My Review of “Not Our Kind” by Kitty Zeldis Harper Collins Publishers September 4, 2018, for Suzy Approved Book Tours
Kitty Zeldis, Author of “Not Our Kind” had me captivated and mesmerized by her vivid and thought-provoking images and descriptions of the characters and landscape. The Genres for this Novel are Fiction, Women’s Fiction, and Historical Fiction. The time period of this novel is set two years after World War Two, in both New York City and Connecticut.
The author describes her colorful cast of characters as complex and complicated possibly due to the circumstances in this story. Eleanor Moskowitz, a young Jewish teacher is headed in a taxi in New York City for a job interview. Eleanor is a Vassar graduate and has left her other teaching job for personal reasons. It is raining, and the traffic is exceptionally slow. Suddenly another cab hits the taxi that Eleanor is in. Eleanor’s lip is bleeding, and now it looks like Eleanor has missed her interview. It seems like fate when a kind stranger steps in. Little does Eleanor realize how this encounter will change her life forever. Patricia Bellamy invites Eleanor to her home which is close by.
Patricia Bellamy is a wealthy, attractive and stylish woman. She lives in a dignified, elegant, older deluxe apartment house on Park Avenue. Patricia is a WASP and hasn’t had Jewish people come to her apartment. Margaux Bellamy, her young daughter has recently recovered from Polio and is left with a disfigured leg and limp. Margaux’s last tutor has resigned, and now a new one is needed. Margaux likes Eleanor immediately and requests that her mother hire her as a tutor.
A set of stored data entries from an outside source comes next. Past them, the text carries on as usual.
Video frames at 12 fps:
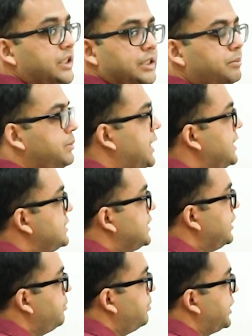it implies
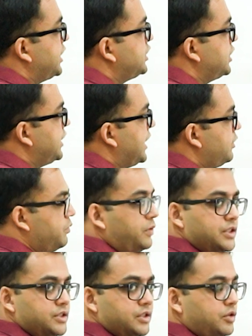that pressure at
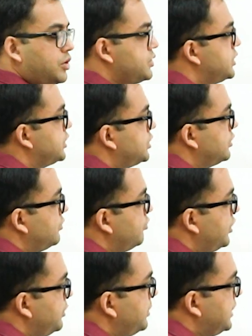first cross section
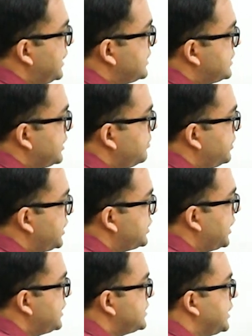will be less than
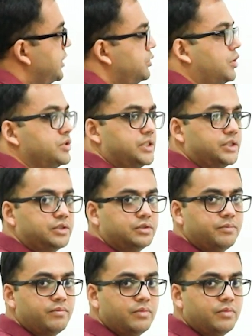pressure at second cross section.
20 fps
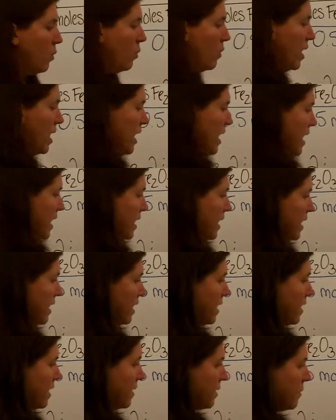
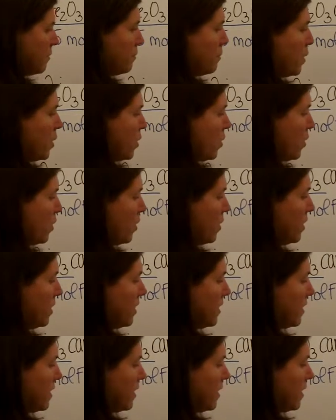1
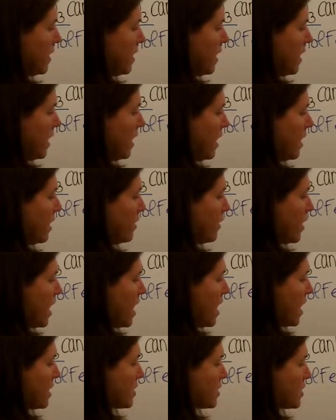mole of
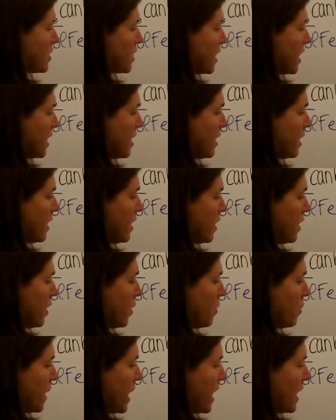oxygen
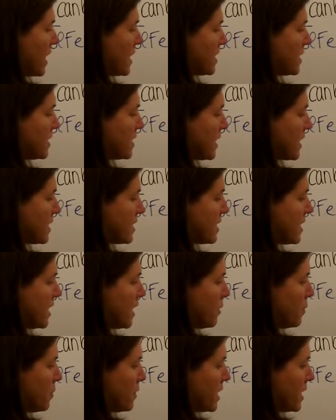weighs
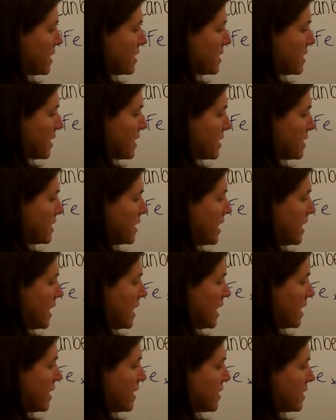16 plus
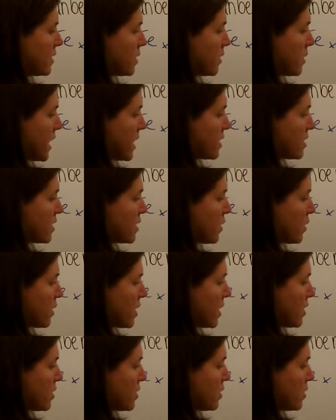16, so that's
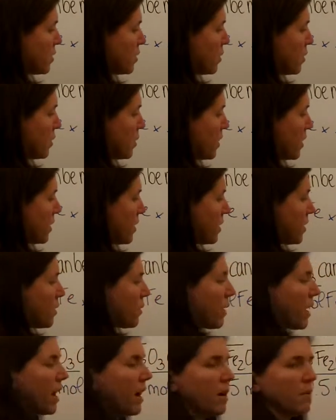32
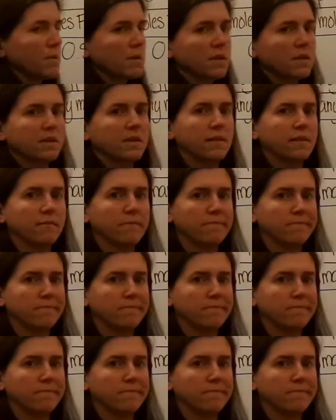grams.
Eleanor feels uncomfortable in Patricia’s home. Eleanor’s mother is a gifted hat-maker, and they live in smaller crowded dwellings. Eleanor somehow feels an attachment to Margaux and takes the job. Eleanor now finds that she is using the last name Moss instead of Moskowitz when she enters the building. Another problem is that Patricia’s husband is anti-semitic.
Kitty Zeldis has written a novel that makes one think. I appreciate that the author writes about significant problems of the historical period, the aftermath of the war, the epidemic of Polio, differences in class, and religion, and discrimination. Is it possible for people from different backgrounds to be friends? The author also discusses family, traditions, friendship, love, and hope. I loved everything about this book and highly recommend this to readers who enjoy the historical time period after World War Two, and the set of challenges it presents.